King's Highway 90, commonly referred to as Highway 90, was a provincially maintained highway in the Canadian province of Ontario. The route connected Barrie with the town of Angus and CFB Borden. The highway was designated in 1937. During the early 1960s, the highway was realigned within Barrie in order to have it interchange with Highway 400; originally the route followed Tiffin Street. At the beginning of 1998, the entire highway was transferred to the City of Barrie and Simcoe County; it is now known as Simcoe County Road 90.

Route description 

Today, the former routing of Highway 90 is known as Dunlop Street within Barrie and Simcoe County Road 90 outside of the city.
The route begins at a split between Cambrai Road, which provides access to Camp Borden, and Simcoe County Road 10, which continues south to Alliston and Tottenham.
The four lane Simcoe County Road 90 progresses north through the centre of Angus. North of the Barrie Collingwood Railway overhead, it acts as the principal commercial strip for the town.
North of Angus, the highway makes a broad 90-degree turn to the east and skims the southern edge of the Minesing Wetlands, an internationally significant bog.

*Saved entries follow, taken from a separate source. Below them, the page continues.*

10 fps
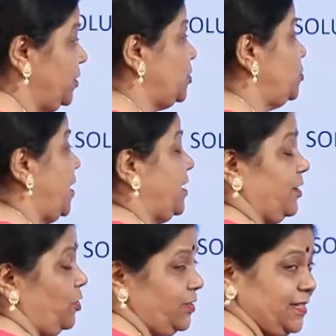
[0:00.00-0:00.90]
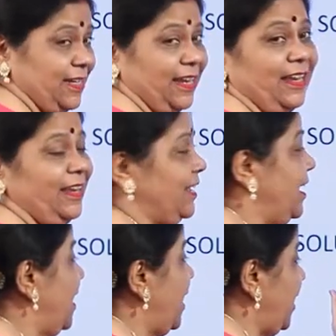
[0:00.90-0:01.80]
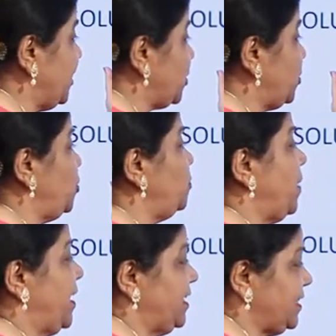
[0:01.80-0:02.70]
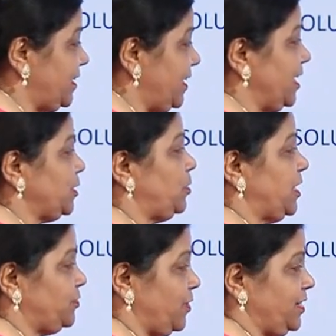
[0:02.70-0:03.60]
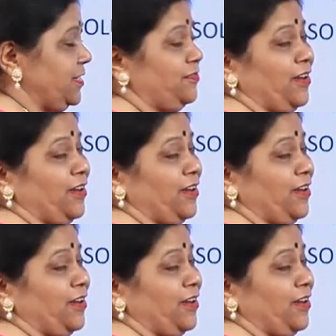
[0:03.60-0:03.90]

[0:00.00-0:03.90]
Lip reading: So, I cannot say x cube minus 3x plus 1 is a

East of the swamp, the road enters Essa, where it intersects the Sunnidale Road (Simcoe County Road 40). From there to Barrie, the highway passes through a largely rural area. It intersects former Highway 131, now Simcoe County Road 27, then enters Barrie at Miller Drive, curving northeast. East of Ferndale Drive, the route crosses Highway 400 at Exit 96. Shortly thereafter, as it approaches the waterfront of Kempenfelt Bay, the route ends at High Street in downtown Barrie.

Simcoe County Road 90 is two lanes wide between McKinnon Road, north of Angus, and Ferndale Drive in Barrie, although a passing lane is provided for eastbound traffic between Angus and Essa. The road also widens to four lanes briefly at the junction with former Highway 131 west of Barrie, as well as within the city and within Angus. The land use surrounding the route is mixed, with pastures and forests composing the majority of the setting. Residences and small businesses are also scattered throughout the length of the route.

History 
Highway 90 was originally assumed by the Department of Highways (DHO), the predecessor to today's Ministry of Transportation of Ontario (MTO), during the late 1930s. The primary purpose for the highway was to connect the CFB Borden military base at Angus with the main north–south routes of central Ontario. At that time, these were Highway 27 and Highway 11. On October 6, 1937, the DHO designated the Barrie to Angus Road as King's Highway 90.
The initially unimproved road was paved shortly after the outbreak of World War II; a contract was awarded to Brennan Paving of Hamilton during the autumn of 1939,
and work completed by the end of the year.

Initially, Highway 90 followed Tiffin Street through Barrie, ending just short of the waterfront of Kempenfelt Bay at the intersection of Essa Street (Highway 27) and Bradford Street (Highway 11/27).
However, during the early 1960s the route was modified so as to provide an interchange with Highway 400. A new interchange was constructed during the late 1950s at what was then known as Elizabeth Street in order to provide better access to downtown Barrie from the freeway. By 1960, Highway 90 had been rerouted northwest along Ferndale Drive and northeast along Elizabeth Street. Though it still ended at Bradford Street, it intersected it  to the north.
By 1961, Elizabeth Street was renamed as Dunlop Street West.
By 1964, Dunlop Street was extended southwest of Ferndale Drive to merge with Tiffin Street at Miller Drive (the present city limits).

The highway remained unchanged for over three decades, with the exception of a Connecting Link agreement established between the MTO and the City of Barrie. However, during the late 1990s, the MTO transferred many highways to lower levels of government as a cost-cutting measure. Highway 90 was transferred to Simcoe County on January 1, 1998.
The Connecting Link through Barrie was also discontinued. Simcoe County has since renamed its portion of the route as Simcoe County Road 90.

Major intersections

Current construction 
The current construction to widen the highway to 5 lanes could last until 2020.